## Data for the task
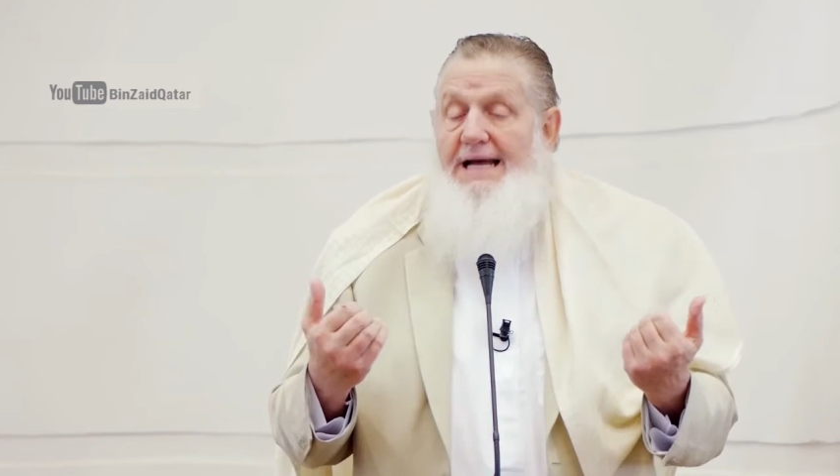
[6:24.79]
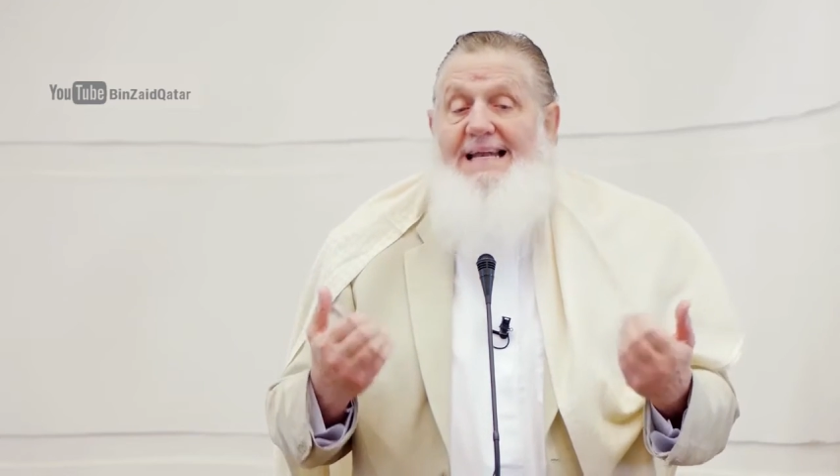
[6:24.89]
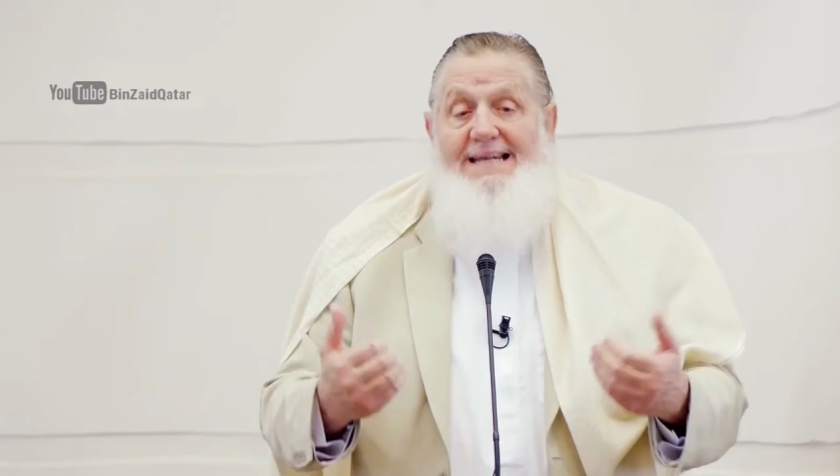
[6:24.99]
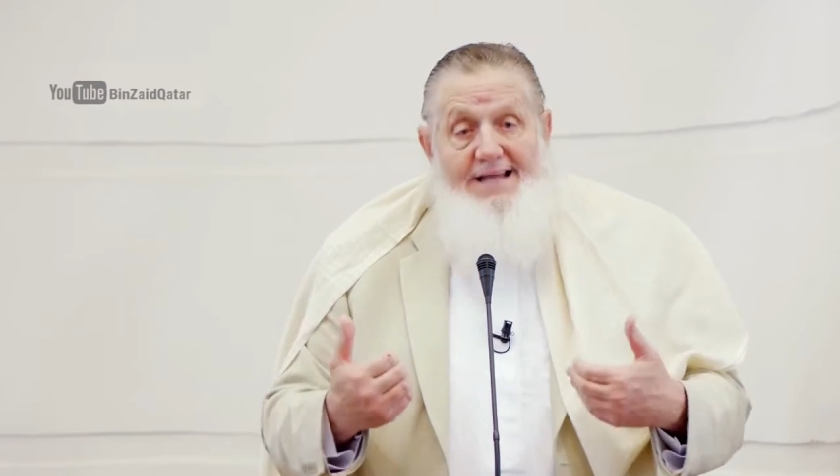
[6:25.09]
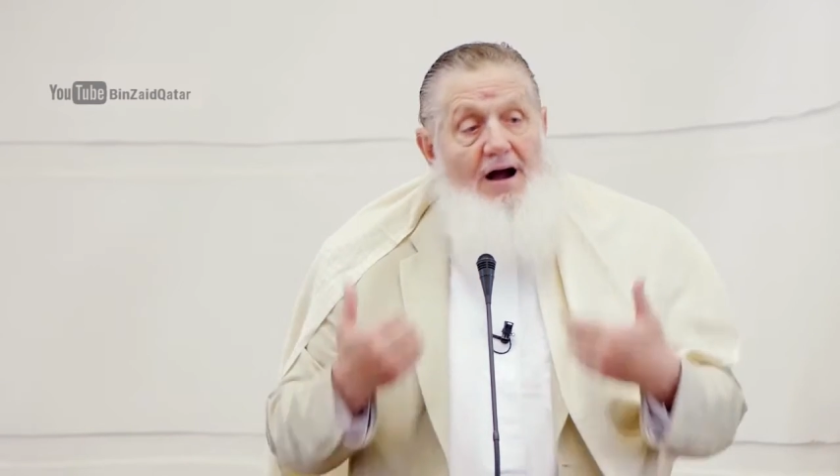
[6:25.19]

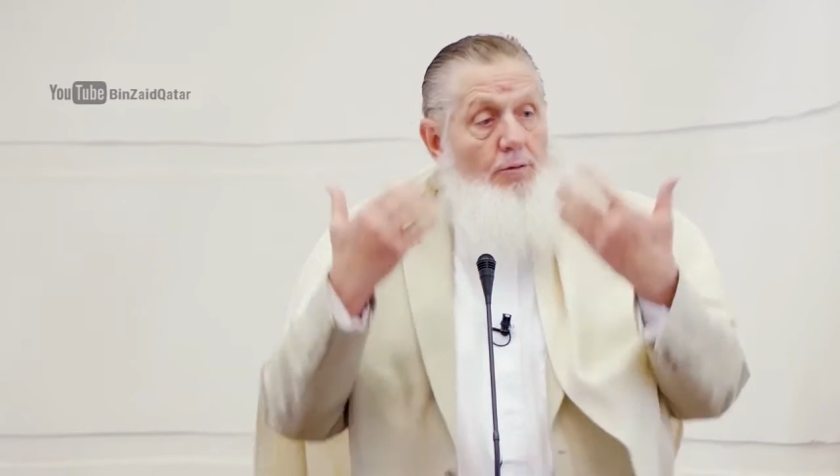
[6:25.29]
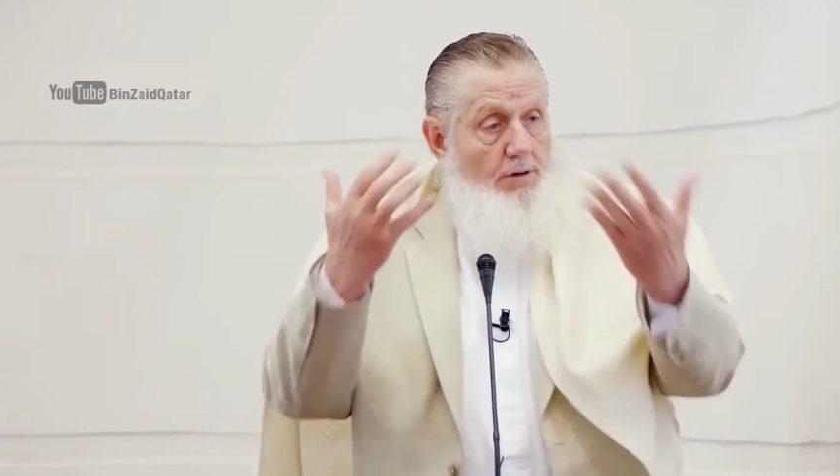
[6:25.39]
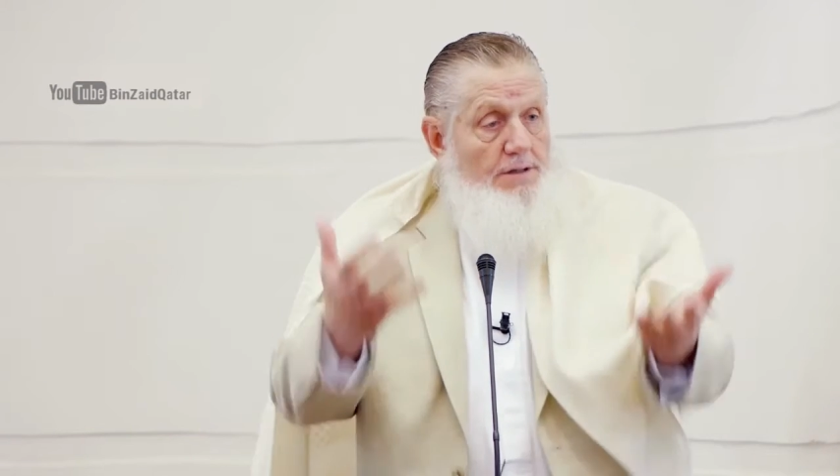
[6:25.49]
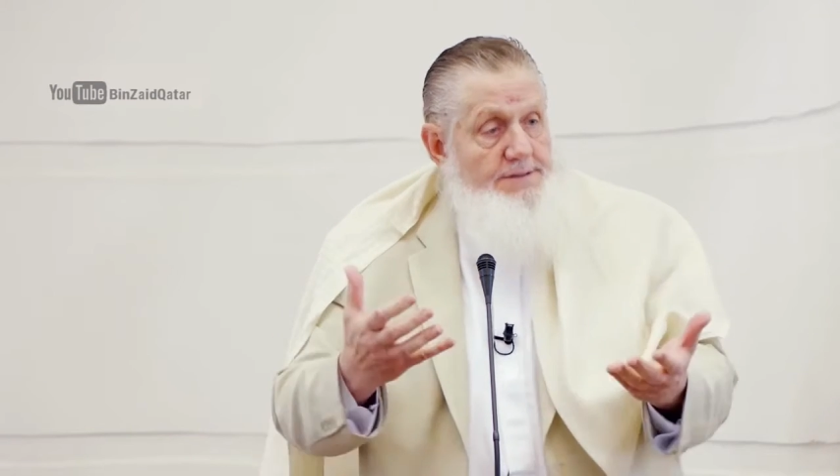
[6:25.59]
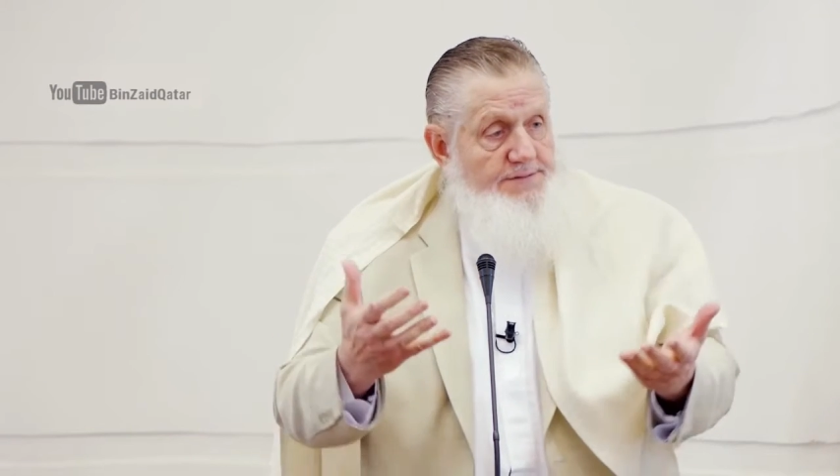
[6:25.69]
And
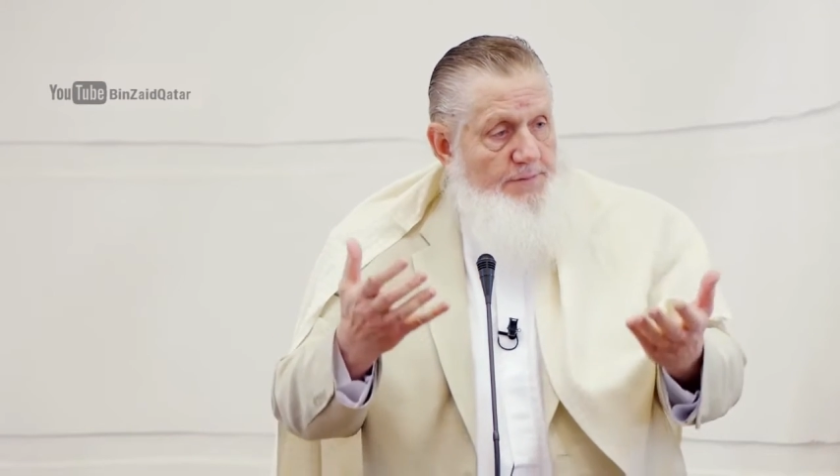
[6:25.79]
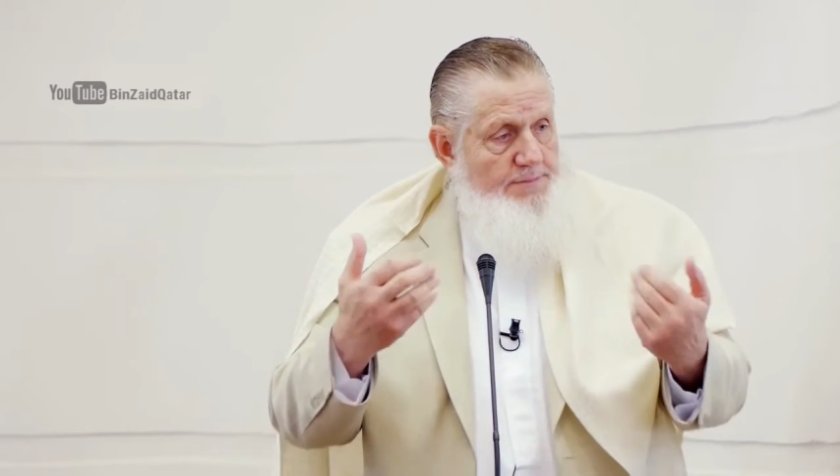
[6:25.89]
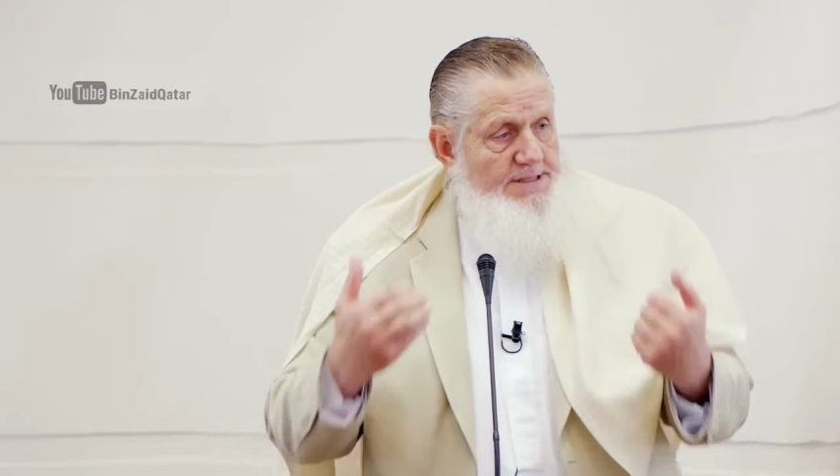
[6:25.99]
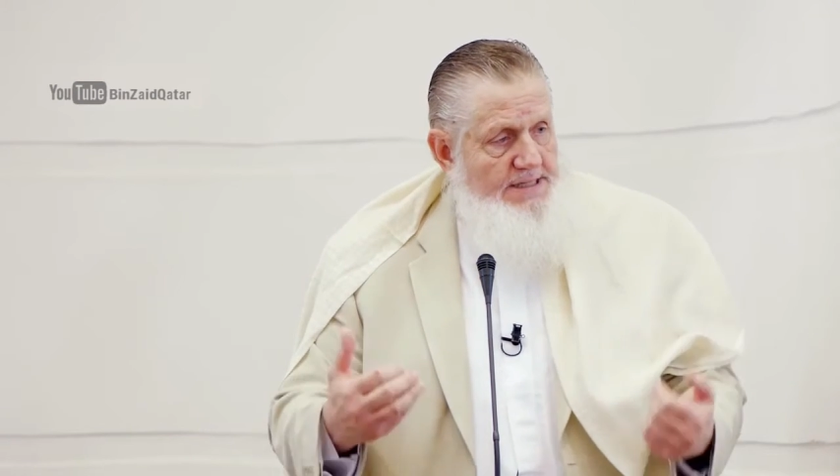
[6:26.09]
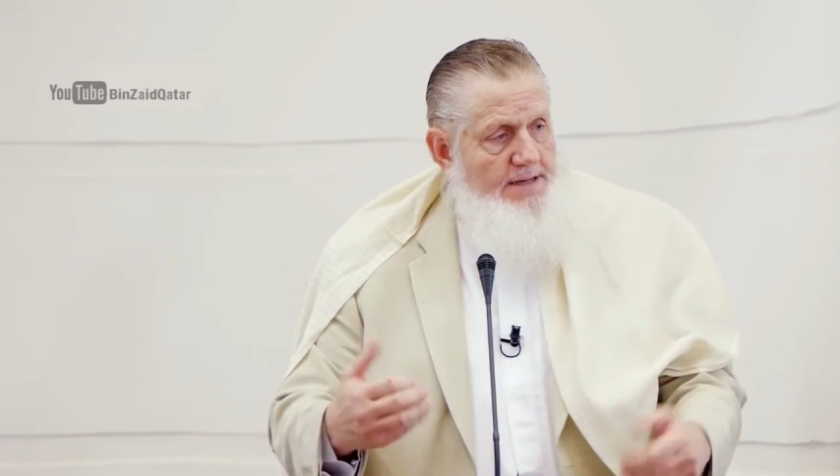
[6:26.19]
da'wah is
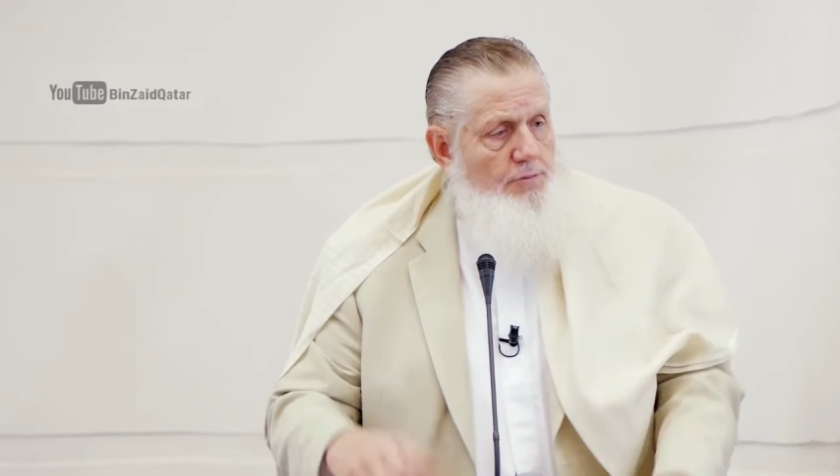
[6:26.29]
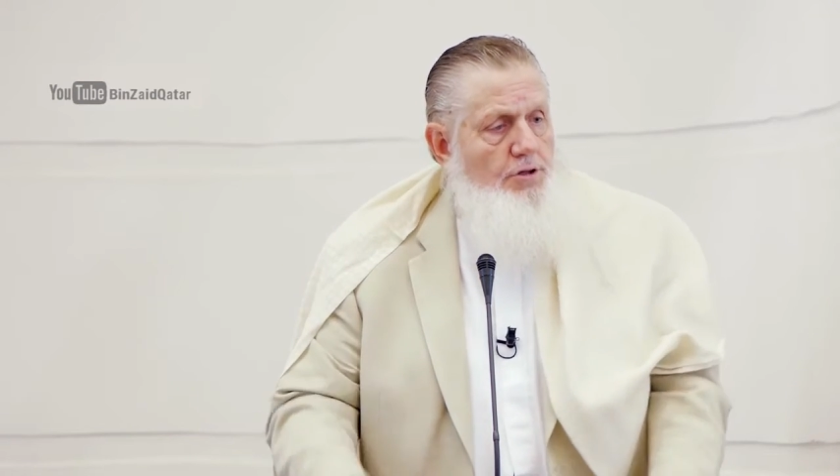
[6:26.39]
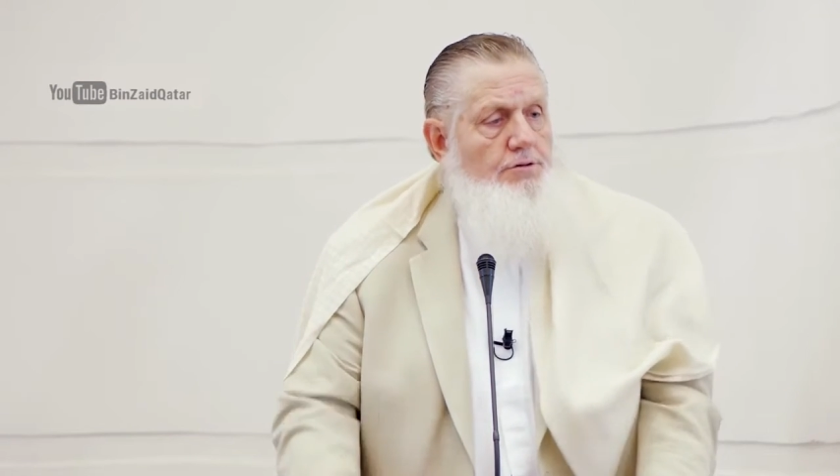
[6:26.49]
from the same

## Brief
Nothing may be altered when you restate the records, but every picture must be dropped.

## Response box
[6:24.79]
[6:24.89]
[6:24.99]
[6:25.09]
[6:25.19]

[6:25.29]
[6:25.39]
[6:25.49]
[6:25.59]
[6:25.69]
And
[6:25.79]
[6:25.89]
[6:25.99]
[6:26.09]
[6:26.19]
da'wah is
[6:26.29]
[6:26.39]
[6:26.49]
from the same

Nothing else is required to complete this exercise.